Dr. Adlassnig was a postdoctoral research fellow with Professor Lotfi A. Zadeh at the Computer Science Division at the Department of Electrical Engineering and Computer Sciences of the University of California at Berkeley, U.S.A., from 1984–86. He received his Venia docendi for Medical Informatics from the University of Vienna in 1988 and became Professor of Medical Informatics in 1992. In 1987, he received the Federal State Prize for excellent research in the area of rheumatology, awarded by the Austrian Federal Ministry for Health and Environmental Protection. From 1988–2015, he was head of the Section on Medical Expert and Knowledge-Based Systems at the Department of Medical Computer Sciences of the University of Vienna Medical School (now: Section for Artificial Intelligence and Decision Support at the Center for Medical Statistics, Informatics, and Intelligent Systems, Medical University of Vienna).

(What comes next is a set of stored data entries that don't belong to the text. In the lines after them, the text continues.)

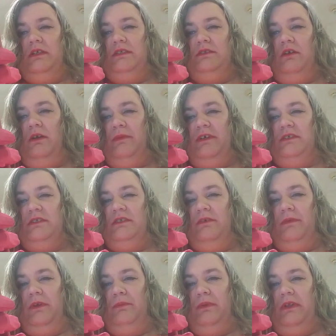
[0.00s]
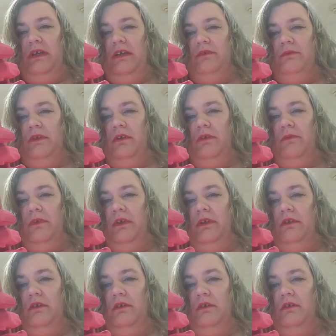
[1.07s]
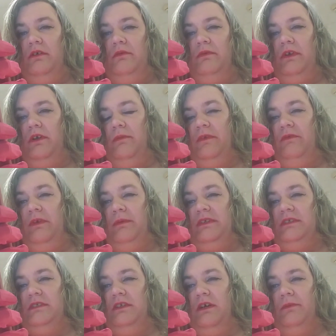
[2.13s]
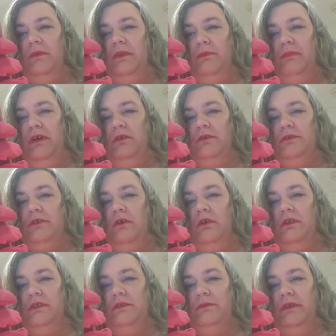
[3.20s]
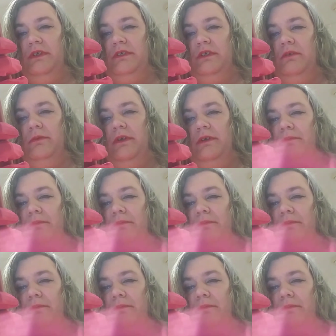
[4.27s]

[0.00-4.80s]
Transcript: talk about Sylvia Plath's recovered feminist novel, The Bell Jar, this week, shall we?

In 2014, he has been elected to Fellow of the American College of Medical Informatics (ACMI), and in 2018 to Fellow of the International Academy of Health Sciences Informatics (IAHSI).

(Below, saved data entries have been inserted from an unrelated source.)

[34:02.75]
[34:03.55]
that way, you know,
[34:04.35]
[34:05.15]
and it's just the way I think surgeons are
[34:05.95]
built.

Prof. Adlassnig was a Visiting Professor at the Department of Medicine, Section on Medical Informatics, at the Stanford University Medical Center, U.S.A., in summer 1993, and a guest lecturer and guest professor at the Department of Electrical and Biomedical Engineering in the Technical University of Graz, Austria, from 1994 to 2004. He spent the summer 2000 as a visiting scholar at the Department of Electrical Engineering and Computer Sciences, Computer Science Division, Berkeley Initiative in Soft Computing (BISC), University of California, Berkeley, U.S.A., May 2005 as guest researcher at the Department of Computer Science, Meiji University, Kawasaki, Japan, and September 2008 as visiting scientist at the Clinical Decision Making Group, Computer Science and Artificial Intelligence Laboratory (CSAIL), Massachusetts Institute of Technology (MIT), Cambridge/U.S.A.

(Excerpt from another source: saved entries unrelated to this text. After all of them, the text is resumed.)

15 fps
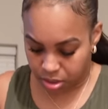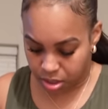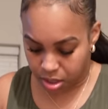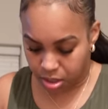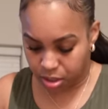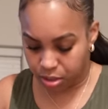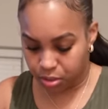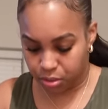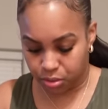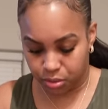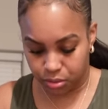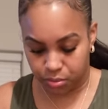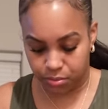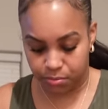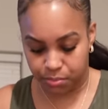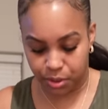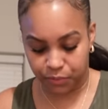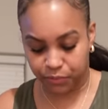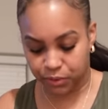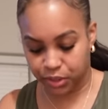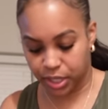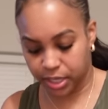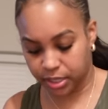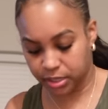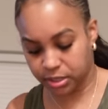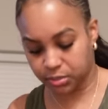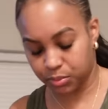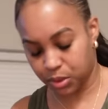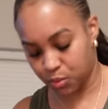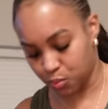a little puffer jacket,
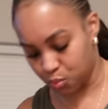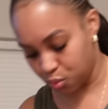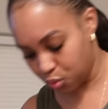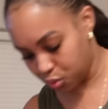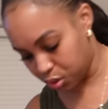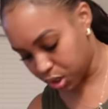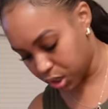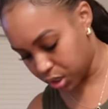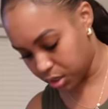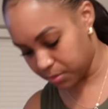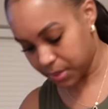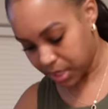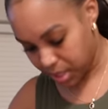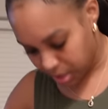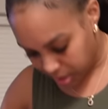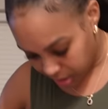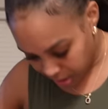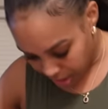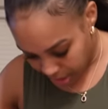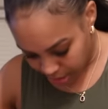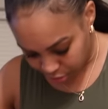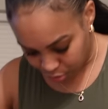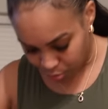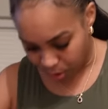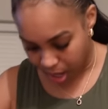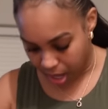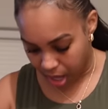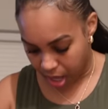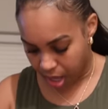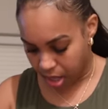something warm,
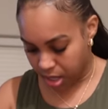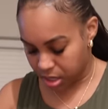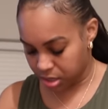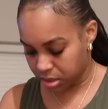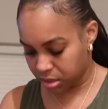casual,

From 2002 to 2016, Prof. Adlassnig was the Editor-in-Chief of the International Journal “Artificial Intelligence in Medicine”, Elsevier Science Publishers B.V., and was the director of the Ludwig Boltzmann Institute for Expert Systems and Quality Management in Medicine from 2002 until 2005. He is co-founder, CEO, and Scientific Head of Medexter Healthcare GmbH (www.medexter.com), a company established to broadly disseminate intelligent medical systems with clinically proven usefulness. Since its inception in 2002, Medexter succeeded in establishing technical platforms and clinical decision support systems for a number of academic, commercial, and clinical institutions.

Prof. Adlassnig’s research interests focus on computer applications in medicine, especially medical expert and knowledge-based as well as clinical decision support systems and their integration into medical information and web-based health care systems. Prof. Adlassnig is highly interested in formal theories of uncertainty, particularly in fuzzy set theory, fuzzy logic, fuzzy control, and related areas. He is equally interested in the theory and practice of computer systems in medicine. Prof. Klaus-Peter Adlassnig’s sphere of interest includes various aspects of the philosophy of science, particularly the state and future impact of artificial intelligence.